Instructions to follow:
Leave out the images; return the rest of the data exactly.

═════ Given records

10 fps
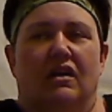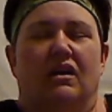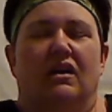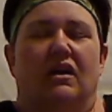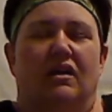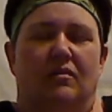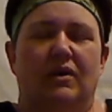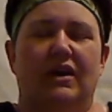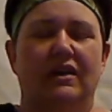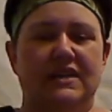
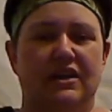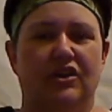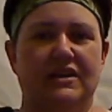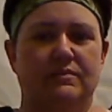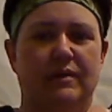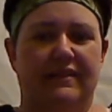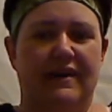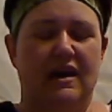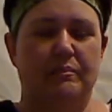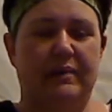I'll tell you guys about
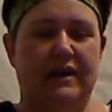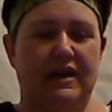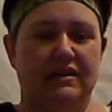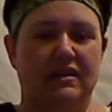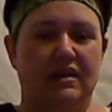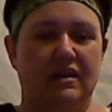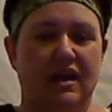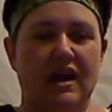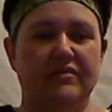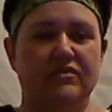that. But
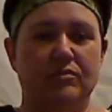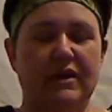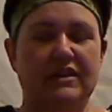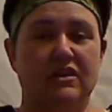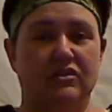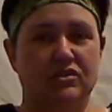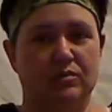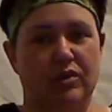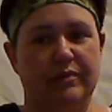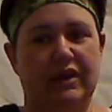after my doctor's
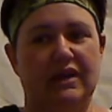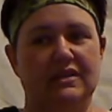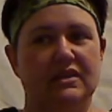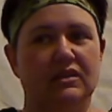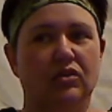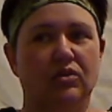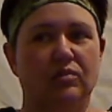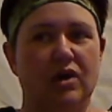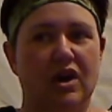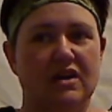appointment, I did go to
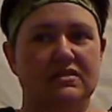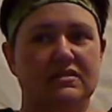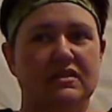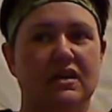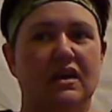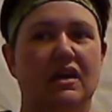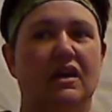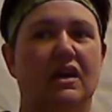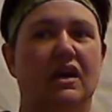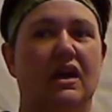Ross
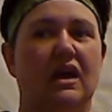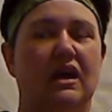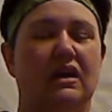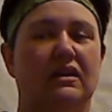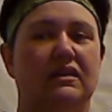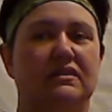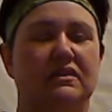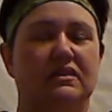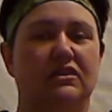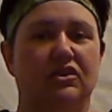and
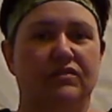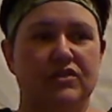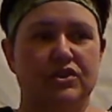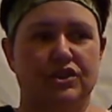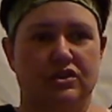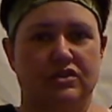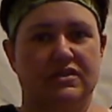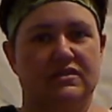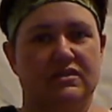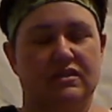look for
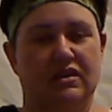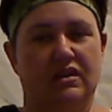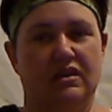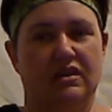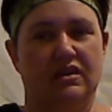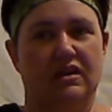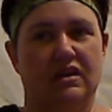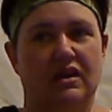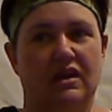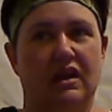shirts,
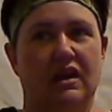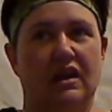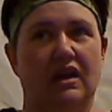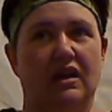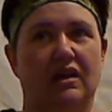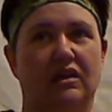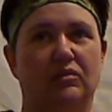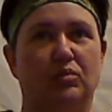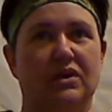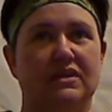
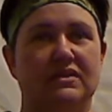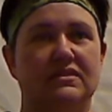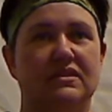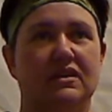and was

══════════

Answer box:
10 fps
I'll tell you guys about
that. But
after my doctor's
appointment, I did go to
Ross
and
look for
shirts,
and was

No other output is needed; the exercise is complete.